- Your objective -
Copy the data that follows, character for character, minus the pictures.

[[ Given data, beginning ]]

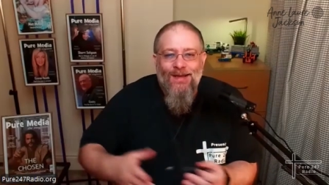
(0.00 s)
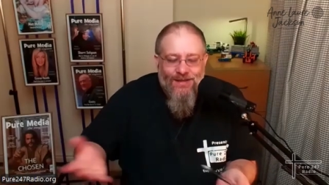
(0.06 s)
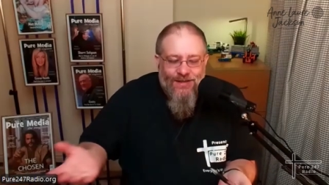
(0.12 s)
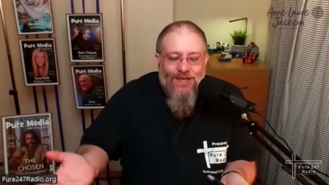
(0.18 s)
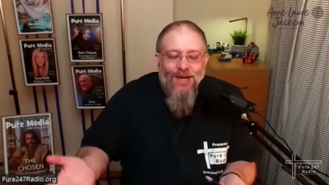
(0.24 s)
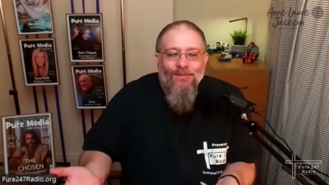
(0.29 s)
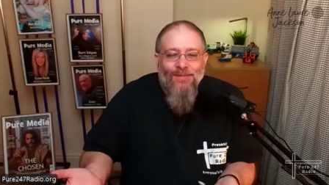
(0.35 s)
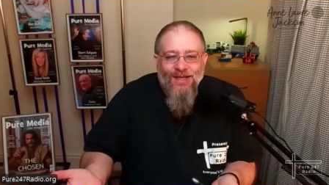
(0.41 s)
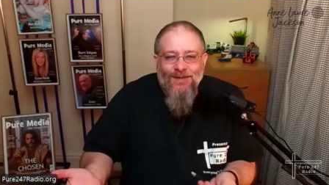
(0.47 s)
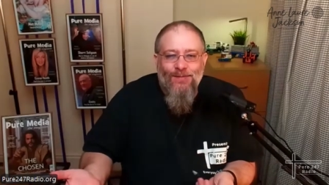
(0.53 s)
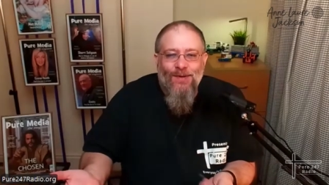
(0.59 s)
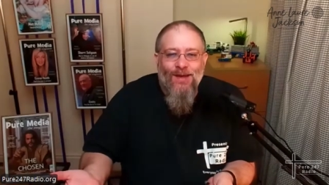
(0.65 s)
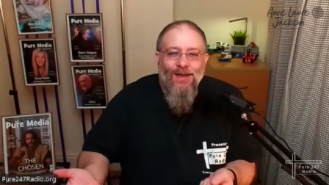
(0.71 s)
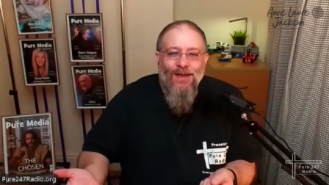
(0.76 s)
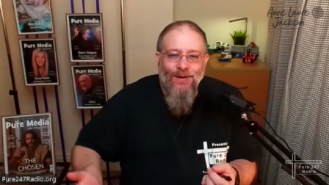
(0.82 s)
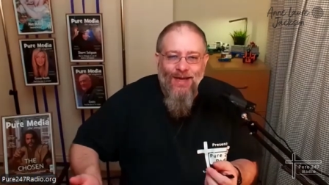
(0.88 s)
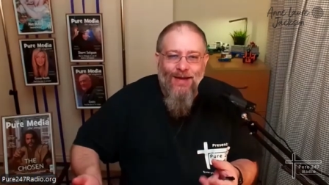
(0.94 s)
Generally
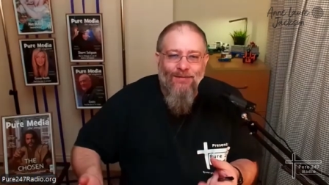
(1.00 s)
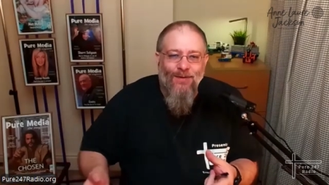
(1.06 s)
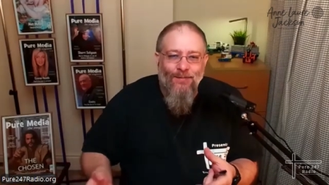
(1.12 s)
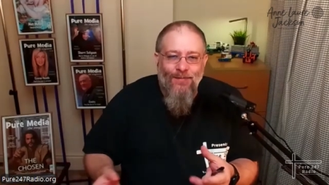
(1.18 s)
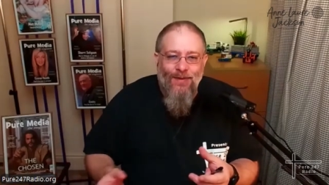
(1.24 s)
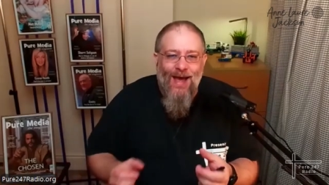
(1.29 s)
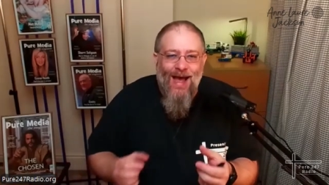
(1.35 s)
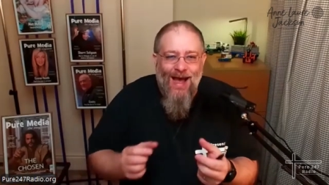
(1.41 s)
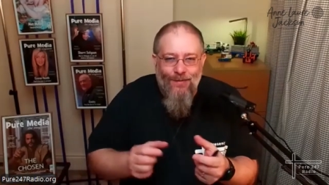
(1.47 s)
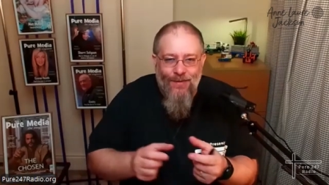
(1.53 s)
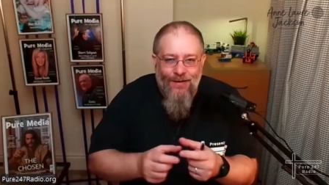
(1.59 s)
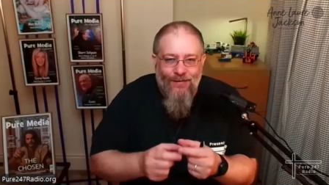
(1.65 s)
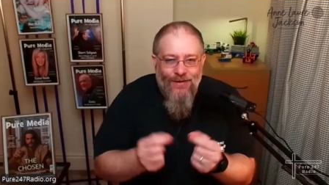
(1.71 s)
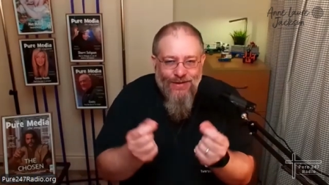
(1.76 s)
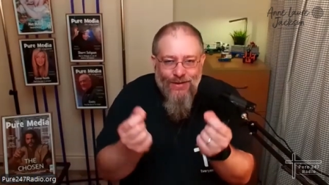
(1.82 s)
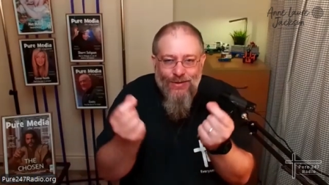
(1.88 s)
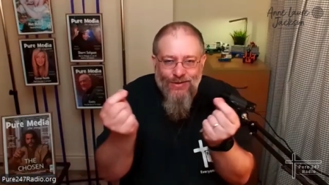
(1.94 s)
speaking, you'd have a hammock
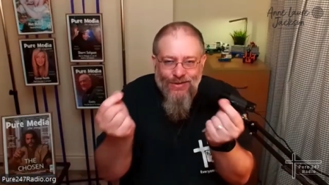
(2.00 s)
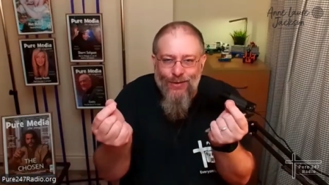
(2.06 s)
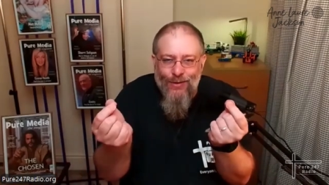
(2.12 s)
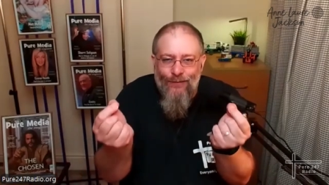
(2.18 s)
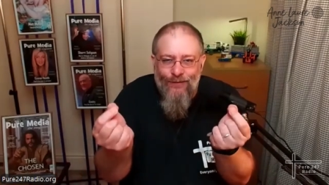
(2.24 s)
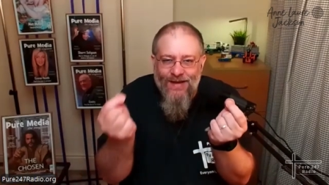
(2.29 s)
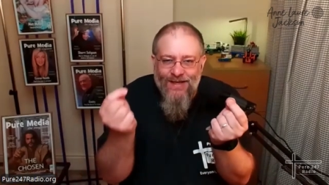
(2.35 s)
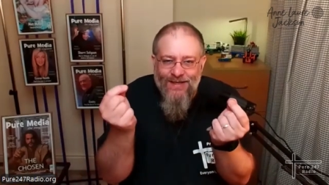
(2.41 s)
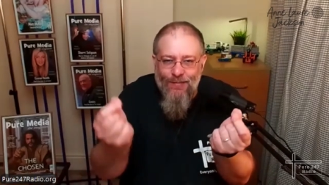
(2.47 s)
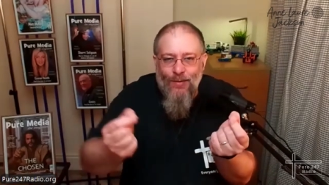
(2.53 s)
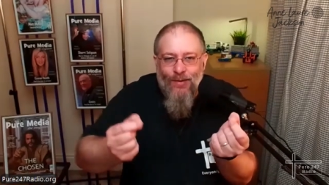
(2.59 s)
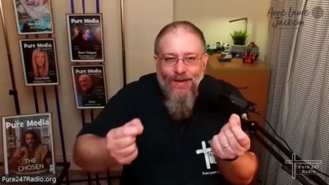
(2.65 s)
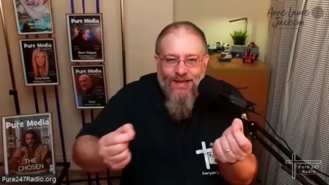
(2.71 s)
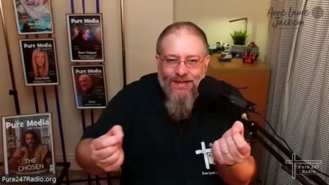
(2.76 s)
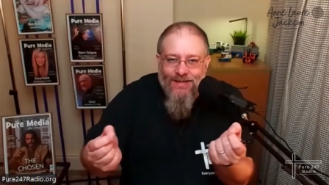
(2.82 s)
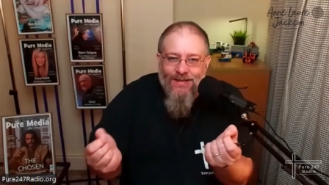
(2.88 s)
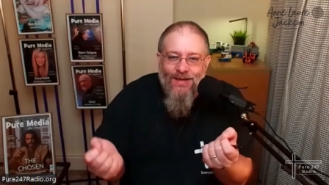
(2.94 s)
that's got two fixed
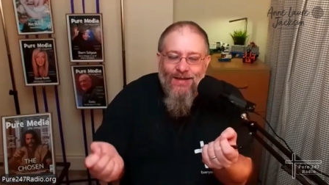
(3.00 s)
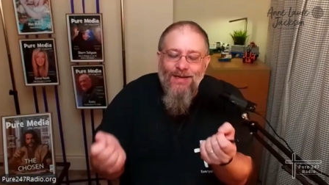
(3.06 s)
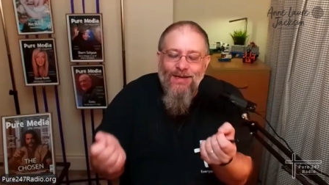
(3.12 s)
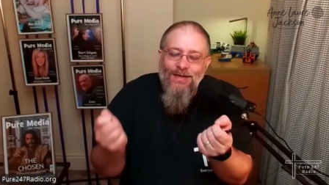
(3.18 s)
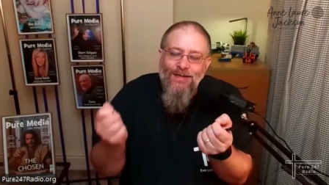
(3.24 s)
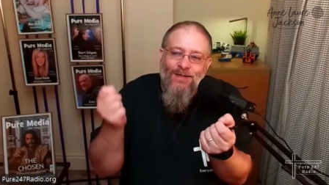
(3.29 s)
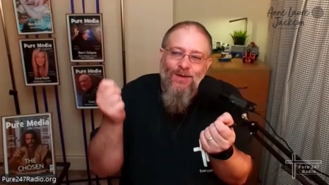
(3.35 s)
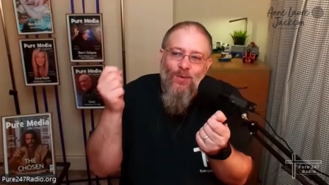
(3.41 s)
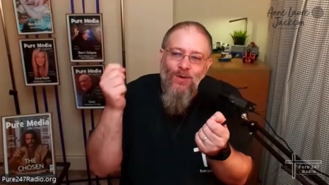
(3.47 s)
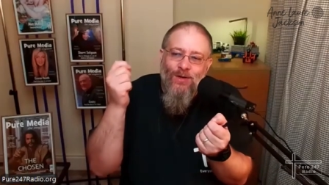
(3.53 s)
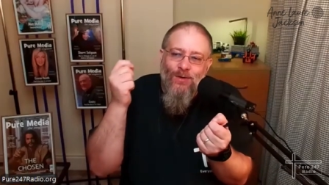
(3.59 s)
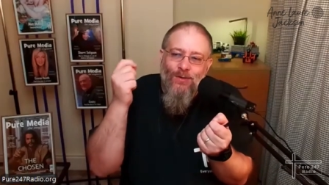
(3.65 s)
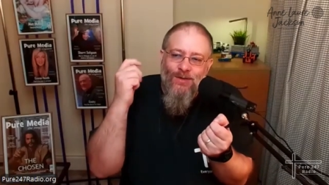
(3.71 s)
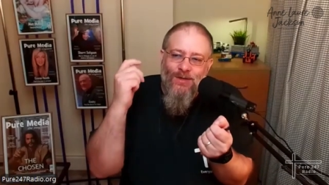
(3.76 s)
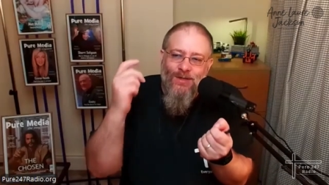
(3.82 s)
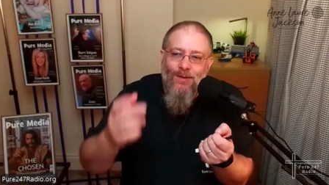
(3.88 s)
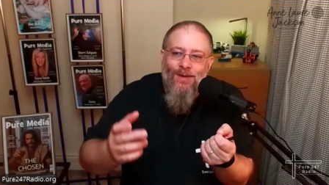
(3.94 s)
points. So what
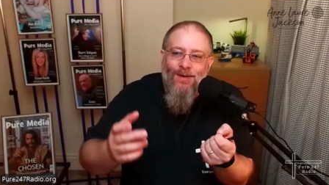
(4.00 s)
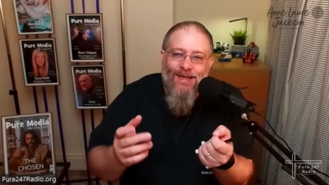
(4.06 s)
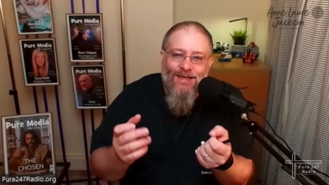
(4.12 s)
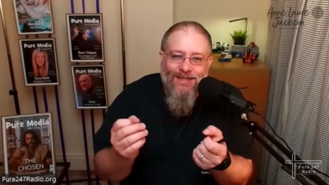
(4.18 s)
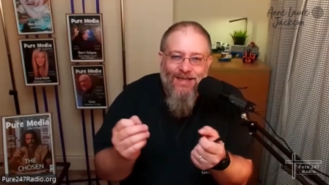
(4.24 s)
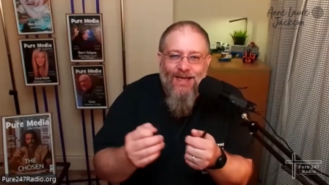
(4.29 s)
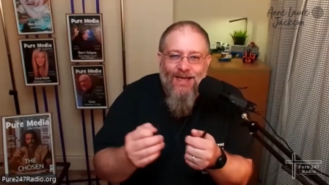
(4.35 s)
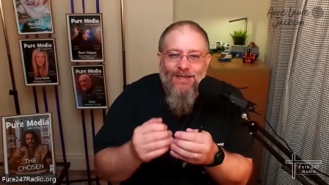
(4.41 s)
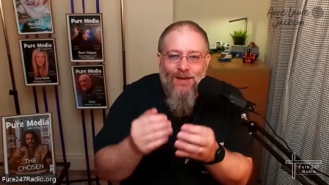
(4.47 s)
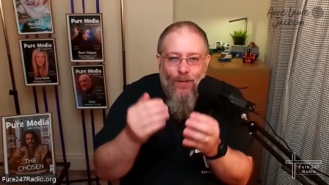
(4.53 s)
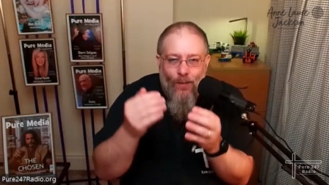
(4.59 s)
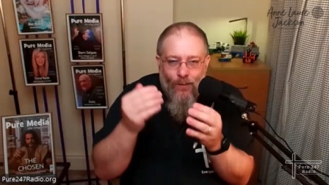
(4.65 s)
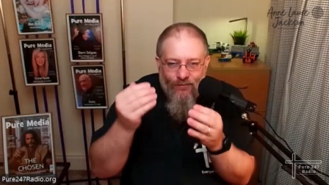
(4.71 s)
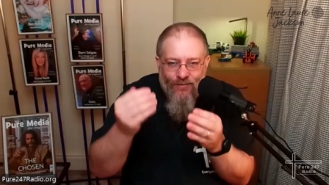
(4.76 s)
you're doing is getting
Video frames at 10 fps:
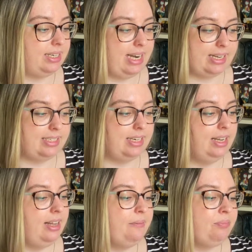Next.
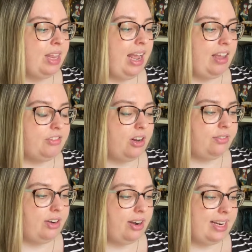After all, if you're not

[[ Given data, end ]]

- Task solution -
(0.00 s)
(0.06 s)
(0.12 s)
(0.18 s)
(0.24 s)
(0.29 s)
(0.35 s)
(0.41 s)
(0.47 s)
(0.53 s)
(0.59 s)
(0.65 s)
(0.71 s)
(0.76 s)
(0.82 s)
(0.88 s)
(0.94 s)
Generally
(1.00 s)
(1.06 s)
(1.12 s)
(1.18 s)
(1.24 s)
(1.29 s)
(1.35 s)
(1.41 s)
(1.47 s)
(1.53 s)
(1.59 s)
(1.65 s)
(1.71 s)
(1.76 s)
(1.82 s)
(1.88 s)
(1.94 s)
speaking, you'd have a hammock
(2.00 s)
(2.06 s)
(2.12 s)
(2.18 s)
(2.24 s)
(2.29 s)
(2.35 s)
(2.41 s)
(2.47 s)
(2.53 s)
(2.59 s)
(2.65 s)
(2.71 s)
(2.76 s)
(2.82 s)
(2.88 s)
(2.94 s)
that's got two fixed
(3.00 s)
(3.06 s)
(3.12 s)
(3.18 s)
(3.24 s)
(3.29 s)
(3.35 s)
(3.41 s)
(3.47 s)
(3.53 s)
(3.59 s)
(3.65 s)
(3.71 s)
(3.76 s)
(3.82 s)
(3.88 s)
(3.94 s)
points. So what
(4.00 s)
(4.06 s)
(4.12 s)
(4.18 s)
(4.24 s)
(4.29 s)
(4.35 s)
(4.41 s)
(4.47 s)
(4.53 s)
(4.59 s)
(4.65 s)
(4.71 s)
(4.76 s)
you're doing is getting
Video frames at 10 fps:
Next.
After all, if you're not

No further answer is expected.